A repost from Ioan Fazey…”The field of transformation is growing. Yet to be successful in shaping the future of our world, those contributing to this field will need to overcome the many constraints imposed by existing knowledge systems. After all, while science and technological advances have brought many benefits, they have also unleashed many new challenges, like climate change, obesity and plastics in the oceans. As Nicholas Maxwell points out in his book on ‘From Knowledge to Wisdom’, such problems have arisen due to an emphasis on producing vast amounts of knowledge about the nature of the universe and our place within it, rather than on learning how to create a wiser world.
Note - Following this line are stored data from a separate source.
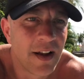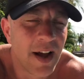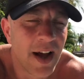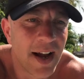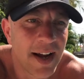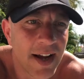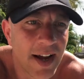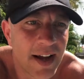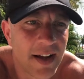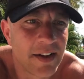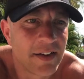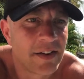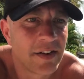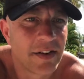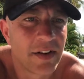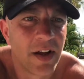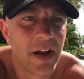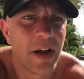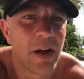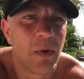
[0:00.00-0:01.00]
Hi
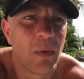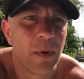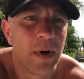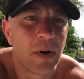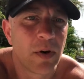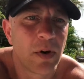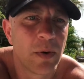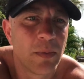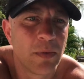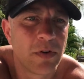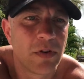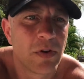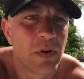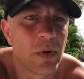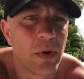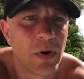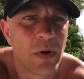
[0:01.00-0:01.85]
guys, welcome to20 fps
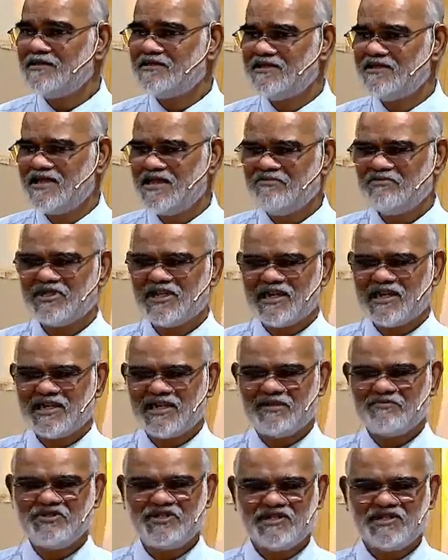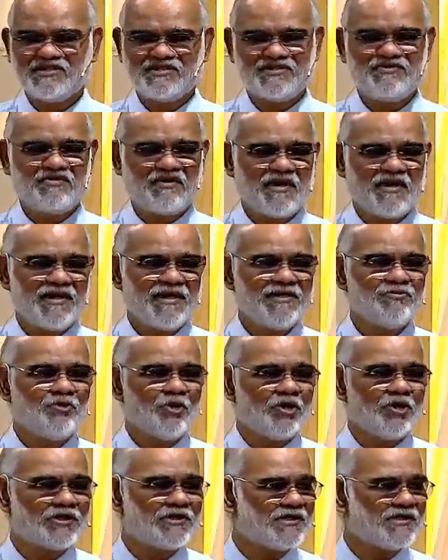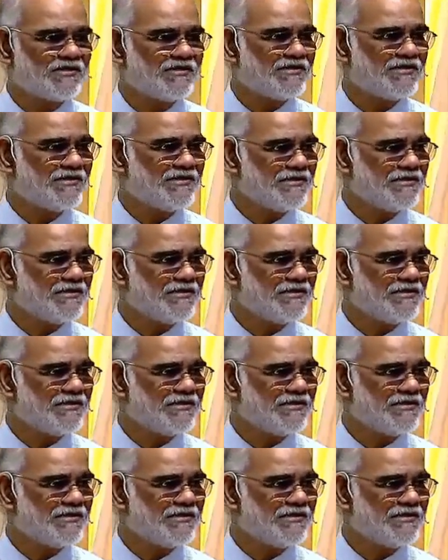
It seems like I'm just treading water.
Doing more of the same will not be enough. To progress the field of transformation, those involved will therefore need to learn to be disciplined in being un-disciplined. This includes efforts to continuously redefine the field, to avoid reinforcing the status quo, to break the highly compartmentalized systems of knowledge production, while ensuring that transparency and openness prevail, and that group think is avoided. There will be a need to strenuously guard against complacency, continue to push boundaries, and to simultaneously engage in different ways of doing things differently whilst also working from within to disrupt the constraints of the knowledge systems of which we are a part.

Fortunately, there have been many exciting developments over the last year, including the Transformations to Sustainability conference in Dundee, Scotland in 2017, and these look set to continue with the forthcoming Seedbeds conference in South Africa, the leverage points conference in Leuphana in early 2019, and the next Transformations conference in the Global South in Santiago, Chile in October 2019. The SDG Transformations Forum has also been established, and the projects associated with the ISSC T2S programme have matured. There has also been a growth in attention to transformation methodologies, such as through AR+, the Belmont Forum, and publications such as our recent work on ‘ten essentials’. Wider recognition of transformation is also growing, seen through examples like the Royal Scottish Geographic Society’s spring 2018 magazine, which had transformation as its main theme.